The QEC carriers will no doubt mainly operate in the Med and Gulf, for several reasons: the US Asia pivot, the need to show that the UK can support it’s Gulf allies, and also to secure the vital LNG imports etc, hence the increased RN presence in the Gulf, the expanded RN headquarters and support facility at Juffair, Bahrain and the new Forward Operating Base that is being built at Mina Salman, that will enable a QEC carrier Strike Group to be forward based in the Gulf.
If a QEC carrier was forward based, at least part of the time, then a RN CSG could obviously be deployed much more rapidly to the far east, in the event of some future crisis, either a humanitarian disaster like Typhoon Haiyan, or perhaps in response to a threat to one of the FPDA nations.

October 4, 2015 6:07 pm

From a material point of view we lack a lot of landing craft. I think this is the capacity that can be acquired quickly and at low cost. For our BPC, 450 military by ship is totally insufficient to storm a beach. After does that in the Army and the Navy, the idea of amphibious assault is an important place in the doctrine, to entry in first on a ground. I doubt.

October 5, 2015 4:00 am

One of these days, I’d love to see a LPD/LHD/LPH designer use an LCU deck for LCUs on davits. That should allow for a fair degree of self sufficiency when it comes to deploying small craft.

Steve Coltman
Steve Coltman
October 5, 2015 4:19 pm

It would be interesting to know what the availability of the QE class is likely to be. That of destroyers and frigates is about 66%, US carriers seem to be higher than that but even an 80% availability is two carriers 64% of the time, and some of that time one carrier will be still working up, newly commissioned. We can never count on having two carriers even if we had enough aircraft.

Peter Elliott
October 5, 2015 4:30 pm

With a 2 ship class a % based availability isn’t really a useful measure.
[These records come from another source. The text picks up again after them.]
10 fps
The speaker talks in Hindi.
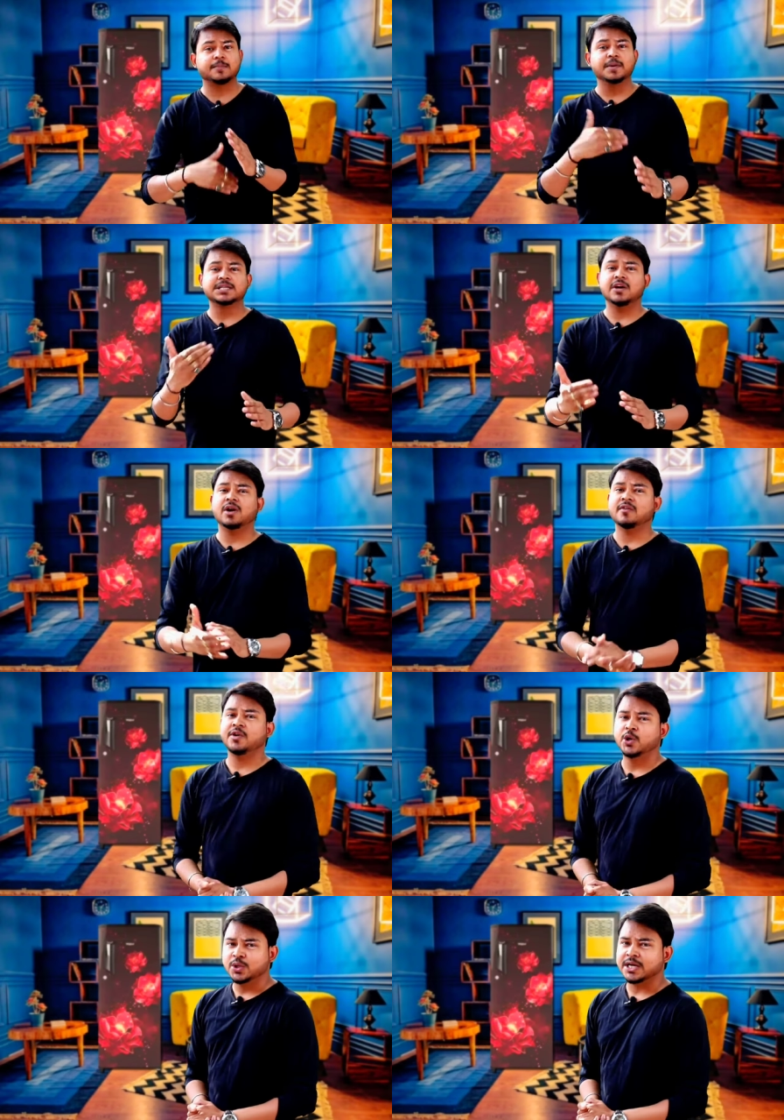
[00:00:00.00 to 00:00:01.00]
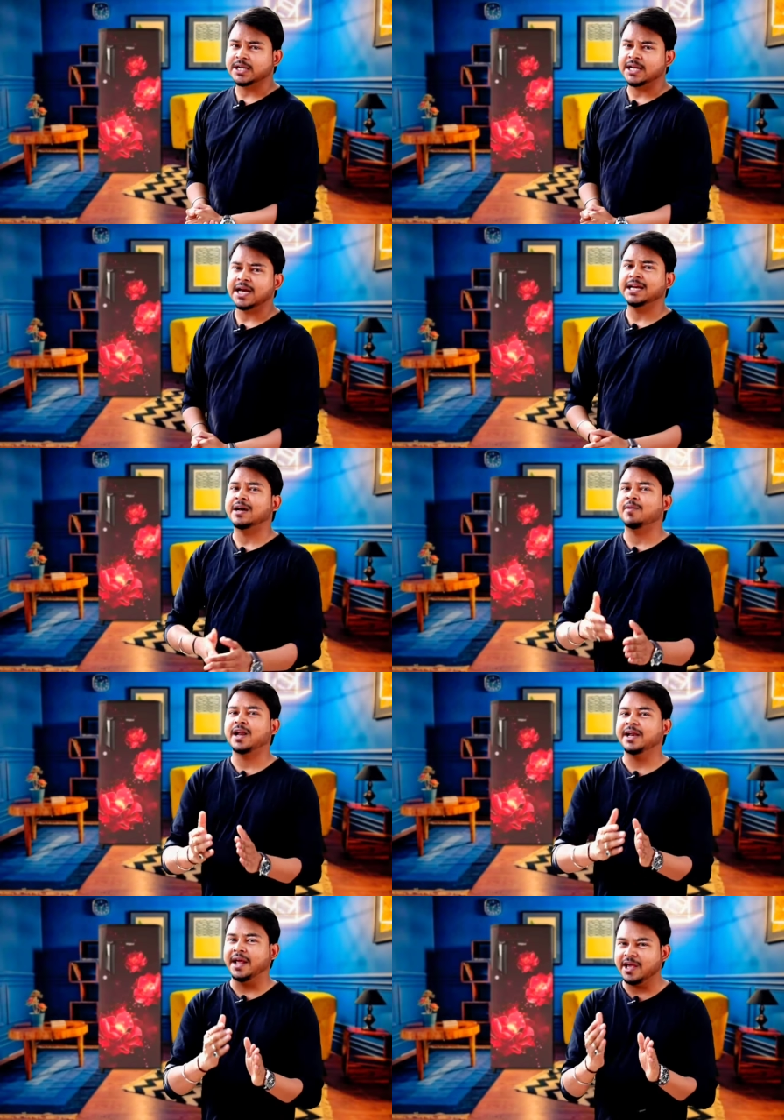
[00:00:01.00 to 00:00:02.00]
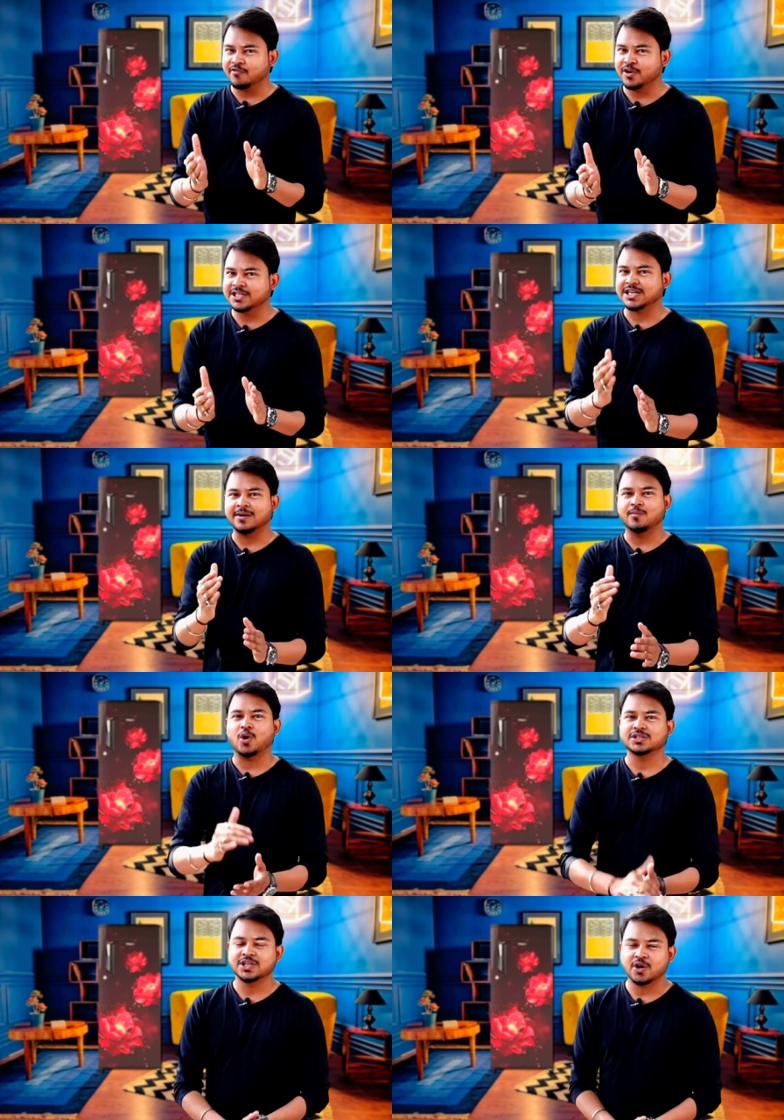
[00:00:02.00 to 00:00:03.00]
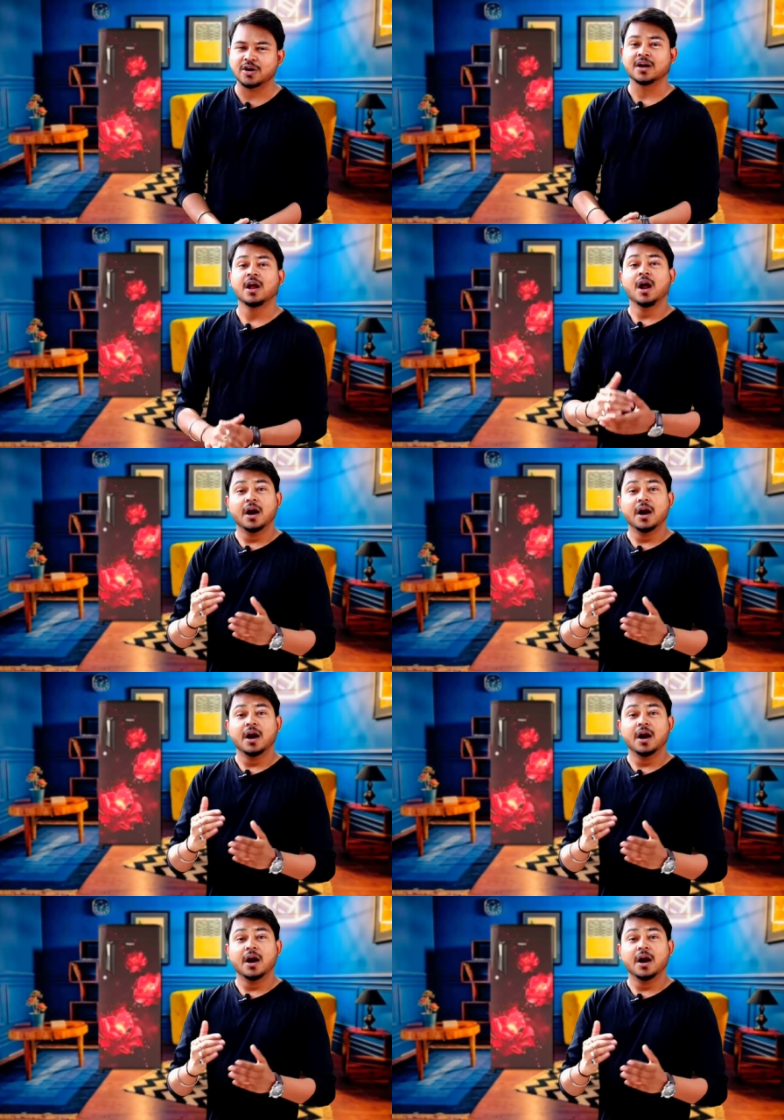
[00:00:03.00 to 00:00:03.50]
इसके पिछले वाले वीडियो देखना यानी हमारे नए फ्रिज का अनबॉक्सिंग और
My best stab is that we guarantee to have 1 ship at some degree of readiness at all times. But how many days it takes to get to where it’s needed with crew, stores and TAG all present and correct will be completely dependent on circumstances. Part of that can be mitigated by analysis and planning, part is pure luck of when events unfold and where.

By the same token it will be pure luck how long it takes us to bring the second carrier to readiness depending what stage of the cycle is at and which role we suddenly need it to perform.

October 5, 2015 4:46 pm

@SC, the planning parameter for the carriers was 70%. Which navy’s fr & destr combined availability is 66%? For the T23s it has been close to 80, but now one at a time being in refit will surely dent that.

October 5, 2015 9:09 pm

Which software do you use?

I wonder because it doesn’t look improvised with a graphics program, yet the circles appear circular instead of oval, and IIRC they should be oval because of map projection math stuff. Same reason why straight flight routes (such as Atlantic crossings) on a map aren’t straight lines, but bent lines.

October 6, 2015 11:54 am

I tested it and while they still don’t really look oval, it’s obvious that they extend farther above than below the centre if I place one far north.